Manfred Kuechler
Hunter College
Version: Feb 16, 2007
How to save Web Documents -- for
Documentation in Internet Research Papers
This is a supplement to the "Guidelines
for attribution and citation in Internet Research papers" dealing
in more detail with the technical issues involved. As discussed in the
main document, many web pages changes frequently. So, just saving the
web
address (URL) may not be sufficient to document the source of the
information used in the paper. When in doubt, save/download
the document (or the crucial part) to your local computer. This seems
easy enough, as all major browsers (including Mozilla, Netscape,
Firefox, MS IE) offer a "Save (Page) as ..." option on the "File"
menu. And
in many cases, this is all it takes. However, there can be
complications and these are discussed below. Dealing with such
complications varies with the browser you use and I will cover primarily the
current versions of Firefox (2.0), and
MS IE 7 on the Windows platform. When I refer to "all browsers" below
this is shorthand for these two browsers as they work on the Windows
platform. I strongly discourage the use of the AOL browser. Even if you
use AOL as your Internet Service Provider (ISP), you can still use one
of the two browsers discussed in this and related technical advice
documents.
Finally, many tasks can be accomplished in different ways, e.g., either
by
using pull-down menus from the toolbar at the top of your browser
window or
by using the right-click menu. My goal is to describe one way to accomplish each of the
various tasks, not to describe all possibilities. Most of the time,
there are other ways as well and you are
encouraged to explore and experiment. My personal preferences may not
match yours.
Format of Web Documents
HTML. The standard for web
documents is the html format and they are identified by an ending like
.htm, .html, or .shtml in the web address (URL). Here are three important properties of HTML
web documents
that are important to realize for the purpose of saving/downloading
them:
- An HTML document consists of a main
(text)
file plus
any number of associated files (mostly files containing images like
photos,
charts, and graphs); each image -- regardless of size -- is stored in a
separate file.
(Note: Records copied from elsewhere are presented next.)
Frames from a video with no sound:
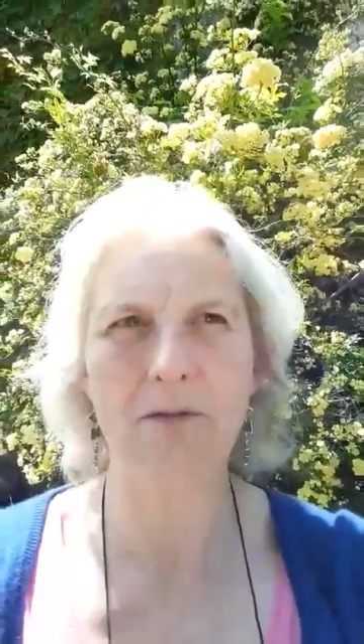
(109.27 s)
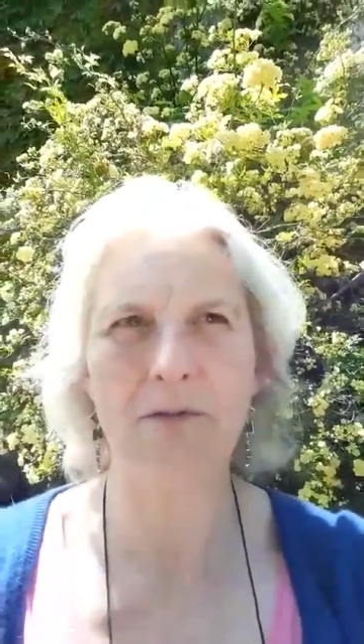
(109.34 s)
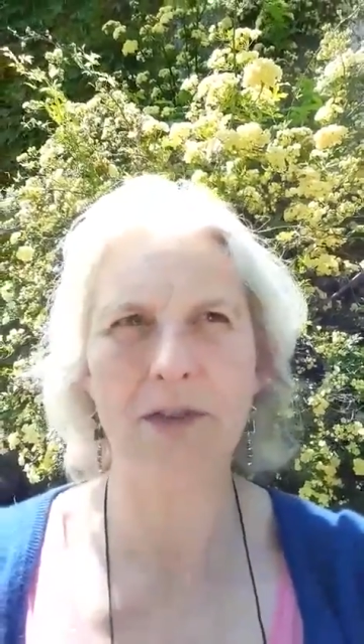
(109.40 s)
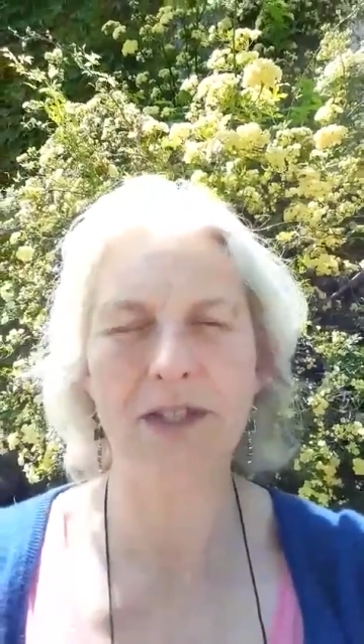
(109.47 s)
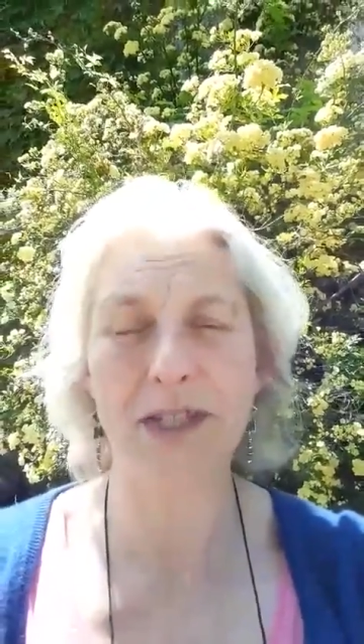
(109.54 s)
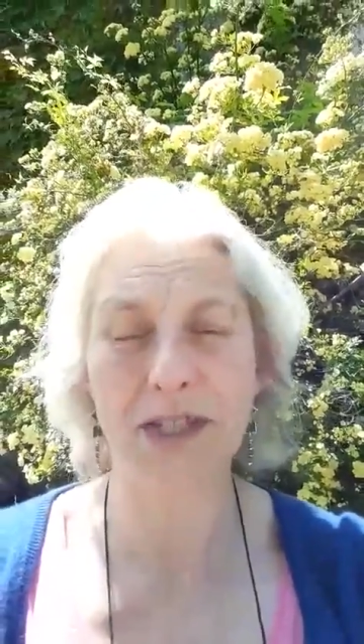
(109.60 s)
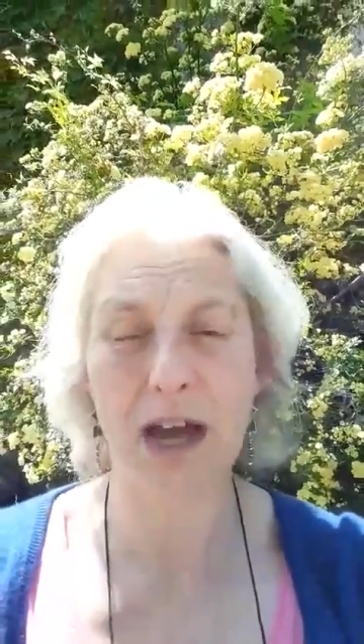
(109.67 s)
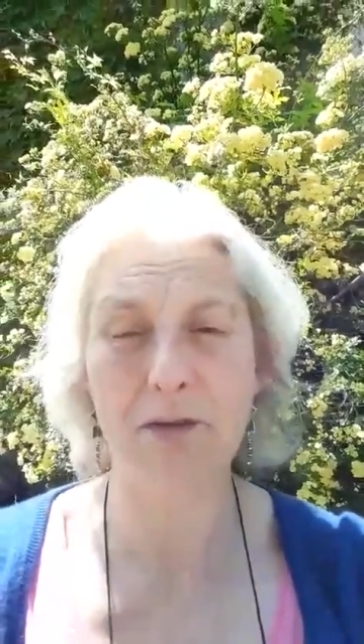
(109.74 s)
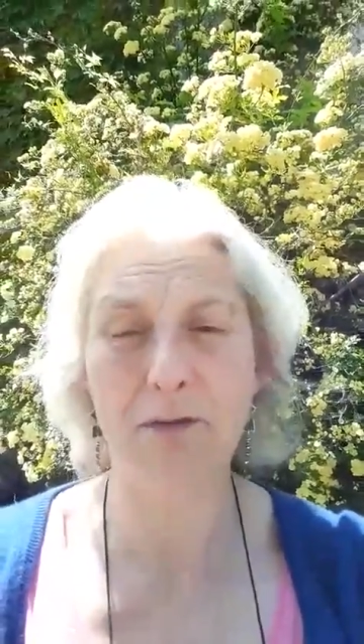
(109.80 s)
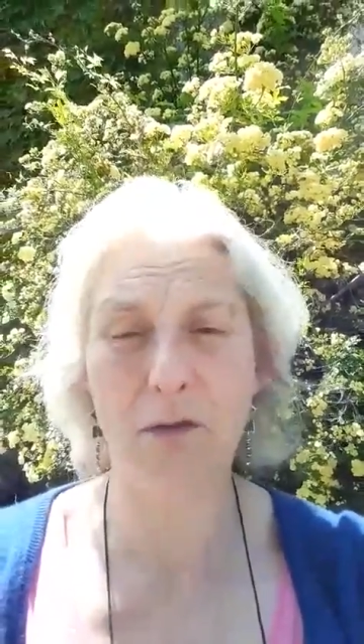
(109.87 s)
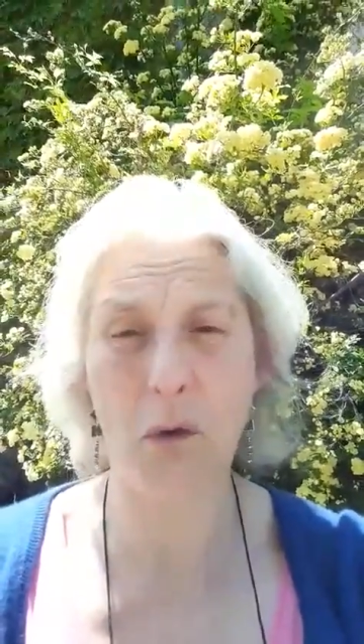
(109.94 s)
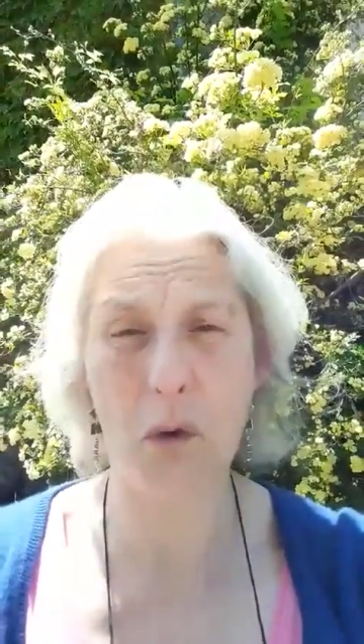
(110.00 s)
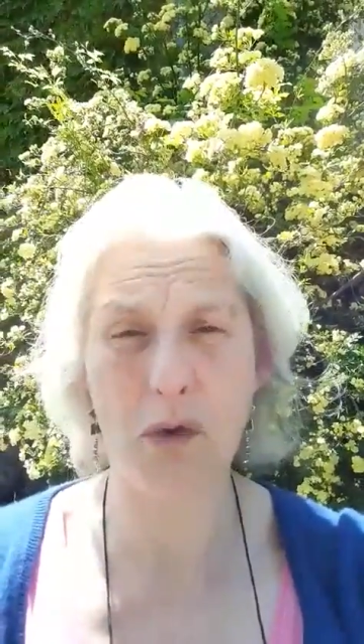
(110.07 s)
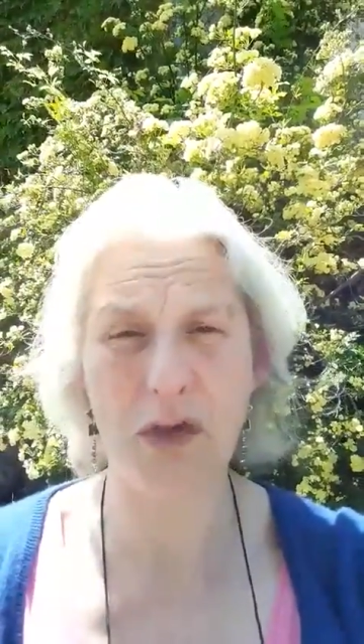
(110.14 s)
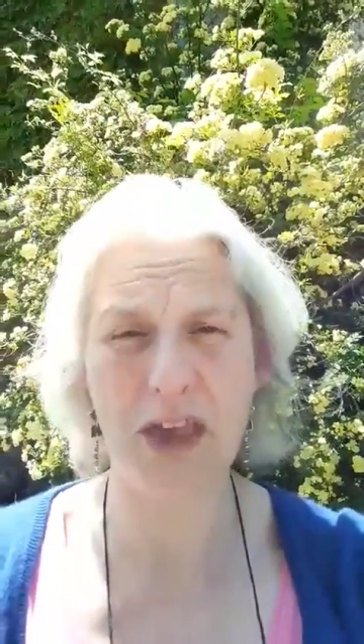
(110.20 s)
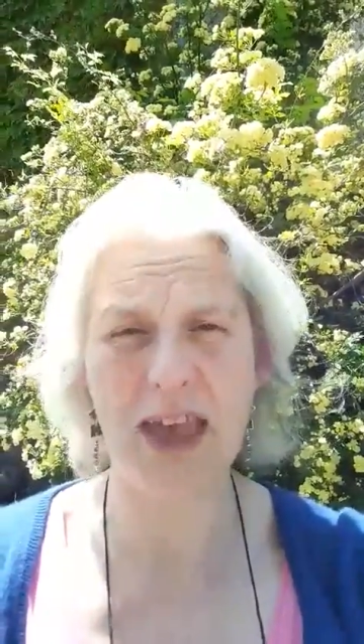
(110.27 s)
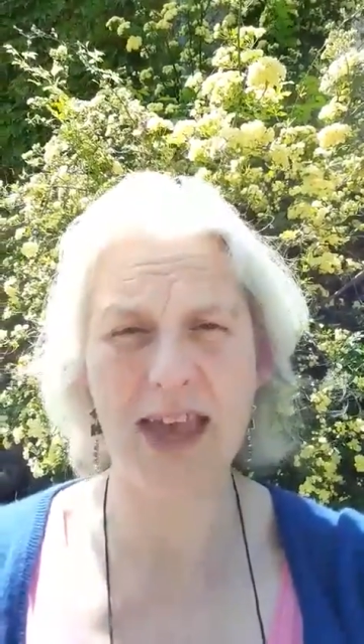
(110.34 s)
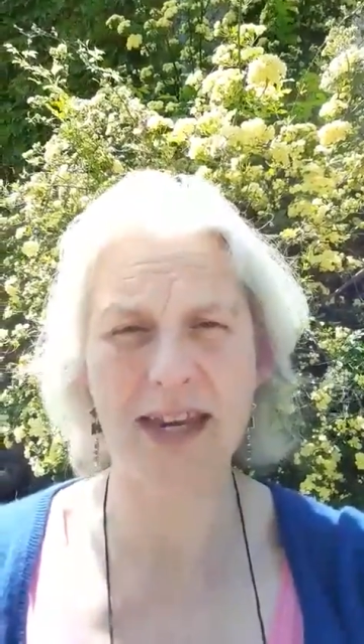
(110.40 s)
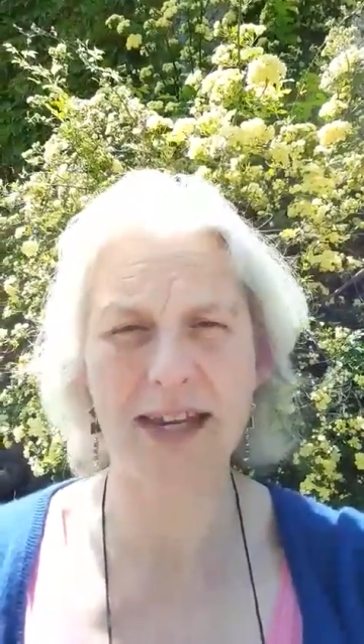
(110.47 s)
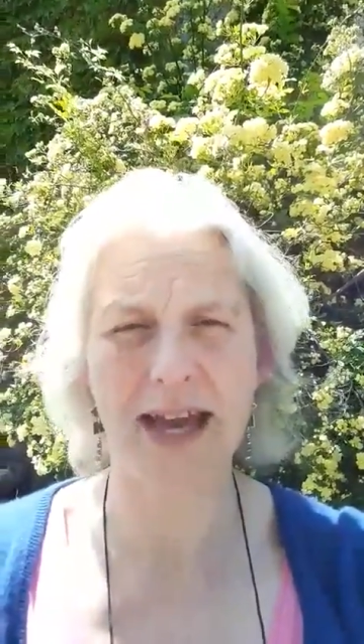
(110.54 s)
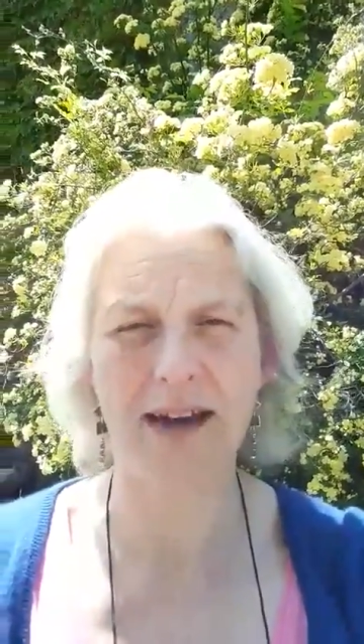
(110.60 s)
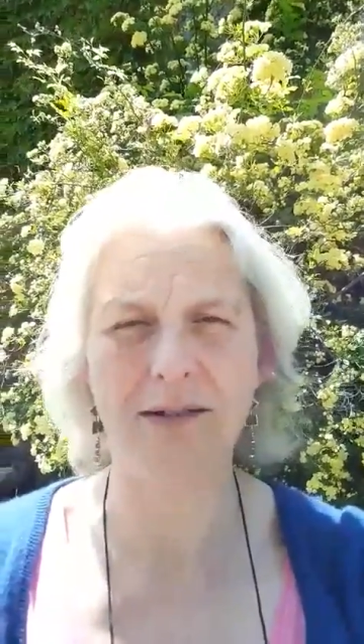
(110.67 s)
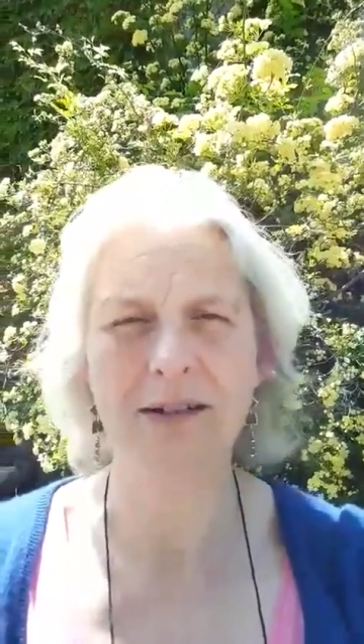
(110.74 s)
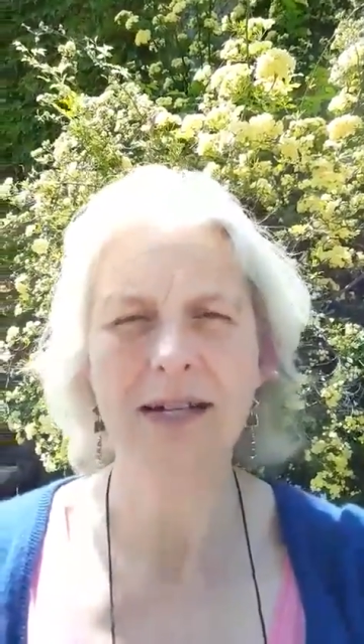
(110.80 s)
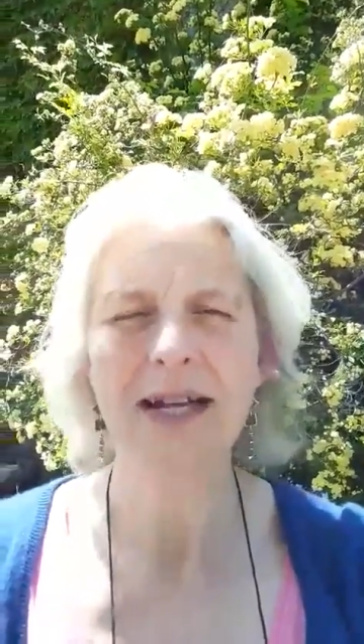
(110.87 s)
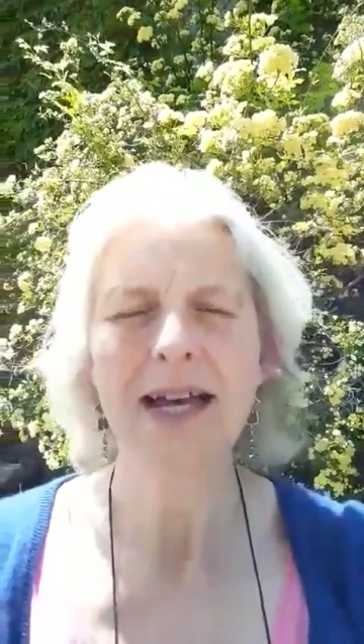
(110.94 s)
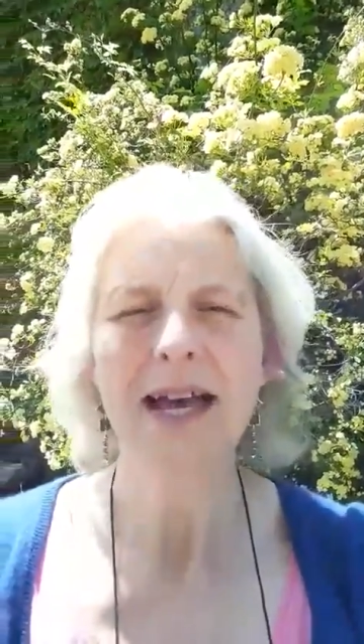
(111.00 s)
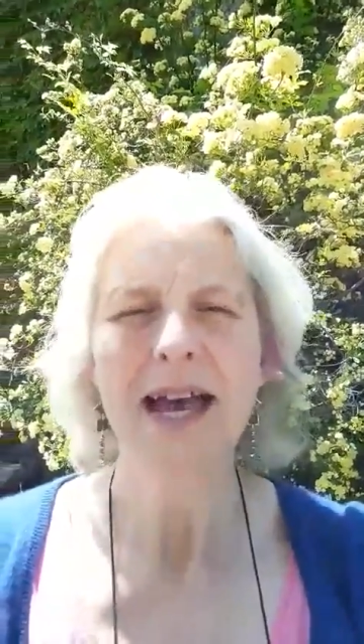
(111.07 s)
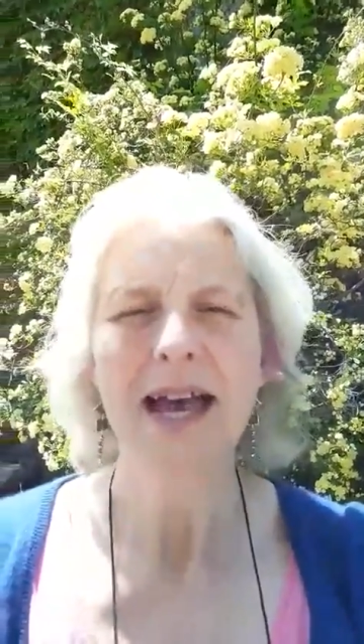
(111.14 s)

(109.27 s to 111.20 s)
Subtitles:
this is our fourth year now.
Using Mozilla, Netscape, or Firefox, you can get
detailed information about the components by right-clicking on the web
documents and selecting "View Page Info".
- The main file consists of the actual
(visible) text
plus "markup" instructions or "tags" which are enclosed in angle
brackets
(<.....tag......>). All browsers let you look at the
"source" (text plus tags) by right-clicking and selecting "View [Page]
Source". By default, MS IE displays the source in Notepad; the other
browsers show the source in a new browser window. In general, you do
not need to look at the source, but if things don't go as expected this
is the place to look -- assuming that you have at least some basic
knowledge of html tags.
- Many HTML documents use "frames"
meaning that the browser window is divided in several parts (frames)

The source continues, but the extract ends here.